Desde sexta-feira, dia da morte de José Saramago, que a procura dos livros do autor aumentou. Às 16 horas, de dia 18, já as grandes superfícies, como o Jumbo, tinham uma banca com a obra do autor em destaque.
Na livraria Lello e Irmãos não foi preciso uma banquinha especial. Turistas estrangeiros, fãs da obra de Saramago ou curiosos não se esqueceram de passar por lá. "Caim" e "O Ano da Morte de Ricardo Reis" foram os mais vendidos, revela o livreiro da Lello & Irmãos. "Saramago sempre foi um dos autores mais procurados, mas em três dias vendemos 30 livros do autor, incluindo traduções", diz Jorge Mendes ao i.
A Fnac também registou um aumento e teve de renovar os stocks. "Tivemos um aumento de 846%, uma proporção que mostra bem a loucura da procura", explica Viriato Filipe, do departamento de Marketing da Fnac. O que isso significa em números fica no mistério dos deuses, pois a empresa não pode revelar esses dados. "No sábado e domingo foi quando tivemos um aumento das vendas. As pessoas querem completar a colecção ou quem nunca comprou um livro do autor fica com curiosidade", explica o responsável.
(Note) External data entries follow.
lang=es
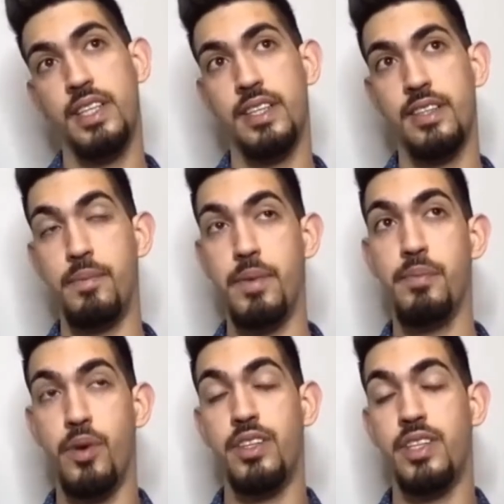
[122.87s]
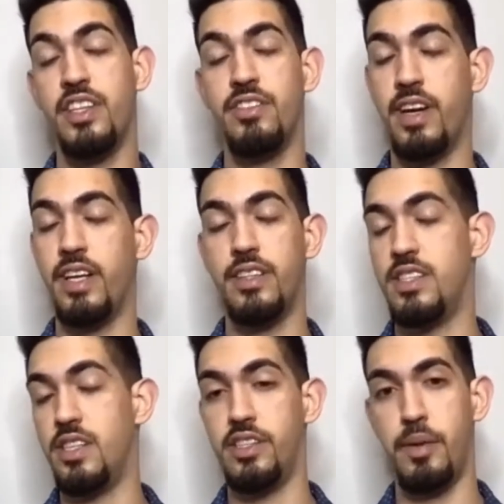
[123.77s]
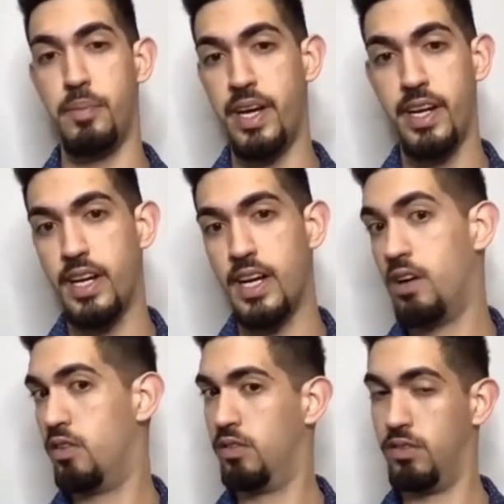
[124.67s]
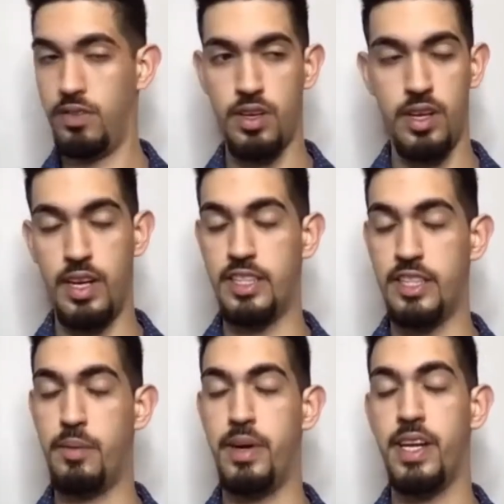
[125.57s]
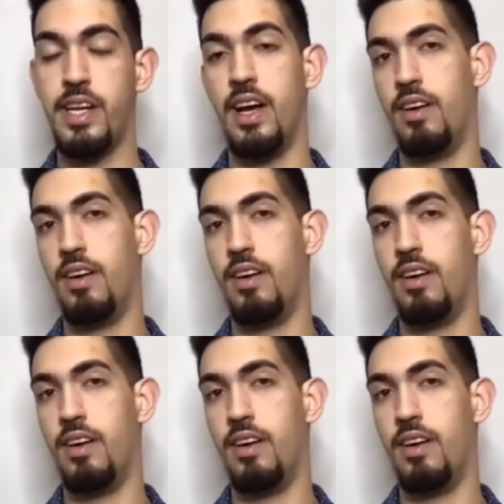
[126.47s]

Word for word: también puede ser diferente, en Centroamérica o Latinoamérica.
No dia da morte, a Fnac fez um cartaz com uma homenagem ao escritor e ajudou a relembrar os "mais esquecidos". "Caim", "Viagem do Elefante" e "Memorial do Convento" foram os mais vendidos.
A livraria Bulhosa também teve mais clientes à procura dos livros de Saramago e a Bertrand registou "cinco vezes mais vendas do que o normal", como revelou Marta Cunha Serra. A Almedina, com livrarias espalhadas por todo o país, foi outra cadeia a registar o fenómeno. A cidade com mais vendas foi Lisboa, seguida de Gaia e Coimbra. "Este fim de semana verificou-se uma procura dos títulos do autor como já não se verificava há algum tempo. Pensamos que nas próximas semanas as vendas serão consideráveis. Vamos ter um espaço dedicado à obra do autor a partir desta semana", diz Carolina Santiago da Almedina.
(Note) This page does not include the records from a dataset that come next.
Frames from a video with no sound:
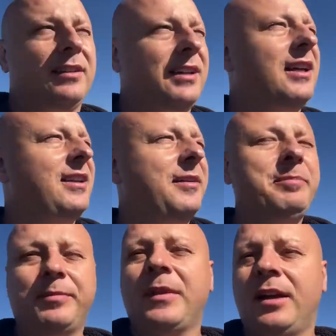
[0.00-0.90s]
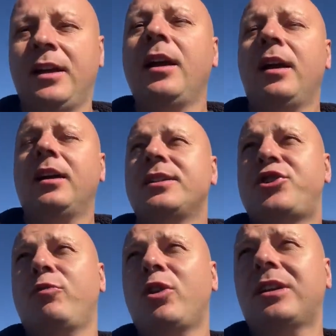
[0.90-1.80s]
Да-да. С
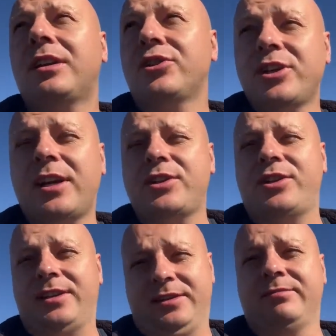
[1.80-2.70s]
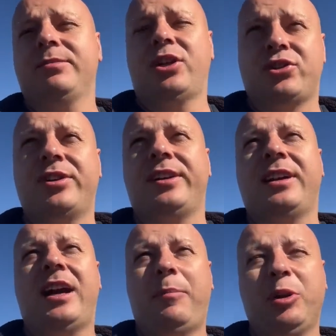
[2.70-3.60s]
чего-то должны начать? Должны.
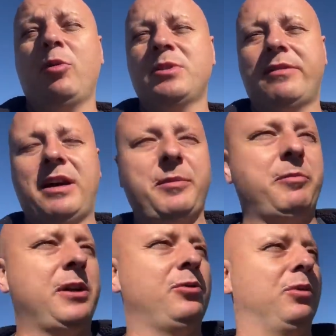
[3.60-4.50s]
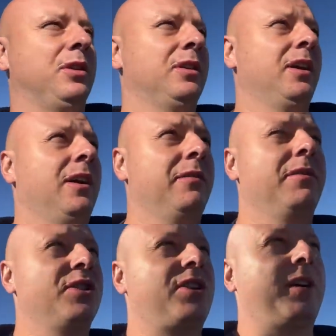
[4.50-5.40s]
А потом за вами придут.
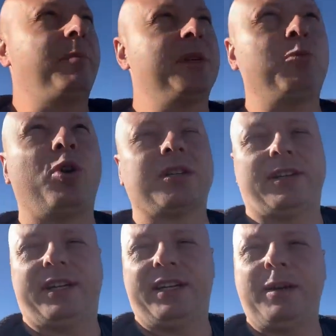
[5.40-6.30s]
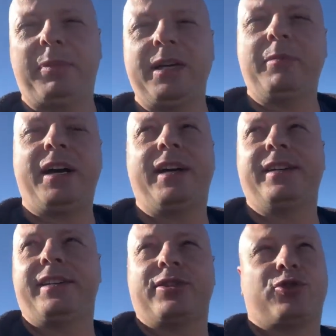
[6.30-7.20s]
Вы что, безмозлые, не
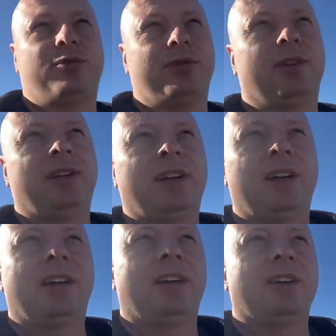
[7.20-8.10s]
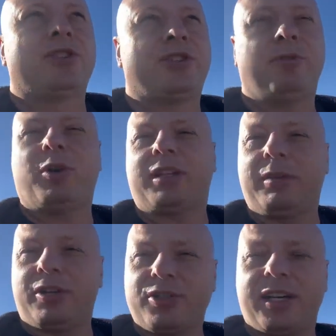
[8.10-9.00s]
понимаете, что с чего
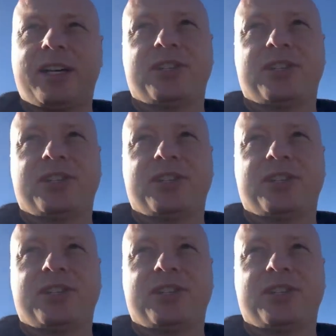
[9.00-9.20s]
там должны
Mesmo nas lojas mais pequenas, como a Pó dos Livros, em Lisboa, os clientes não se ficaram pela montra. "Não me pediam indicações, sabiam bem que livros queriam comprar. Passam-se dias, semanas, sem se venderem livros de Saramago, desde sexta-feira vendemos seis. As pessoas são sempre mais lembradas depois de morrerem, diz Carlos Loureiro.
inédito Aos 46 livros de Saramago que enchem as prateleiras das lojas pode juntar-se outro. O escritor deixou páginas inéditas do que seria o seu próximo romance. José Saramago não o terminou e a Editora Caminho ainda não sabe quando e se vai publicar o livro. Cabe à mulher do autor, Pilar del Rio, decidir o que fazer com as 30 páginas deixadas por Saramago que seriam uma obra sobre a violência da guerra.
Enquanto essa questão não se resolve e para recordar a herança do Nobel, a Casa Fernando Pessoa organiza uma leitura integral de "O Ano da Morte de Ricardo Reis", na próxima sexta-feira, às 12h.